CM . . .
. Volume XXII Number 36. . . .May 20, 2016
Toronto, ON: Kids Can Press, 2016.
32 pp., hardcover, $18.95.
Grades 1-4 / Ages 6-9.
Review by Gregory Bryan and Kylie Wiebe-Pantel.
“If we can’t go tomorrow, we’ll go next week,” my mother says.
“I don’t want to go next week. I want to go tomorrow.”
In Japanese storyteller Akiko Miyakoshi’s new book The Storm, a young boy’s parents have promised a day at the beach. Much to the boy’s dismay, however, on the eve of the beach day a huge storm is approaching. “Be sure to go straight home after class. There’s a bad storm coming,” the teacher warns. Despite reassurances that, if their beach day is rained out, there will be plenty of other opportunities, the boy goes to bed scared and disappointed. His slumber is filled with dreams of a conquering ship with big propellers that blow the storm away. He hopes his dream world fantasy will enable him to enjoy his desperately awaited beach outing.

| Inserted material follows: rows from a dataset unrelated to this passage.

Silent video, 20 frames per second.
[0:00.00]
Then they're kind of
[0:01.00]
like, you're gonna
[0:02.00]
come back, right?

Miyakoshi’s sparse written text is augmented by her heavily textured monochromatic artwork. The artist even uses the end pages to encapsulate the changing mood of the protagonist, contrasting the way that he feels at the story’s beginning and end. The phenomenally detailed charcoal illustrations add depth to an otherwise simple story. The storm scene is superbly depicted featuring heavy rainfall, gusting winds, and billowing clouds. The darkened street is alive with movement. Miyakoshi’s technique involves heavy contrasts and the use of value as a tool through which she reflects a sombre mood. The varied viewpoints of the illustrations also add visual interest to the book as does the almost complete absence of colour. In the cover image, the boy is depicted with a blue striped shirt but, other than that, it is not until story’s end that any further colour appears.

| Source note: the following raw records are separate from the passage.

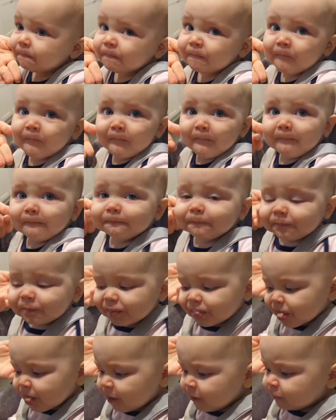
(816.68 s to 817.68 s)
just stuffing
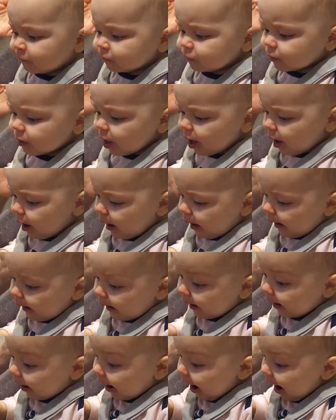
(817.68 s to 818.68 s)
it in. You
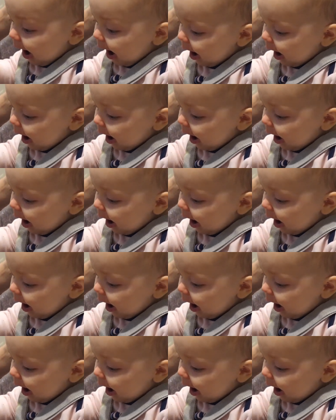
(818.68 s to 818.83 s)
only have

Despite how highly we rate the artwork, we believe that in some instances the depicted scenes are inexplicably light. That is to say, there appears to be too much bright sunlight streaming in through the windows. Miyakoshi may have done better if she had depicted gradually darkening skies. Instead, in the absence of the written text, it would seem as if the storm just suddenly appeared from nowhere. Whilst this may indeed be possible, the written text reveals the weather is forecast and expected. Similarly, when the storm eventually passes, the drawing of the boy’s bedroom could have been darker because his blinds were drawn.
The Storm is simple but attractive. It depicts the impatience and imagination of a young boy. An everyday experience is given significance by Miyakoshi’s skillful storytelling and expansive creativity.
Dr. Gregory Bryan is a member of the Faculty of Education at the University of Manitoba. He specialises in literature for children.
Kylie Wiebe-Pantel is an Early Years teacher candidate in the Faculty of Education at the University of Manitoba.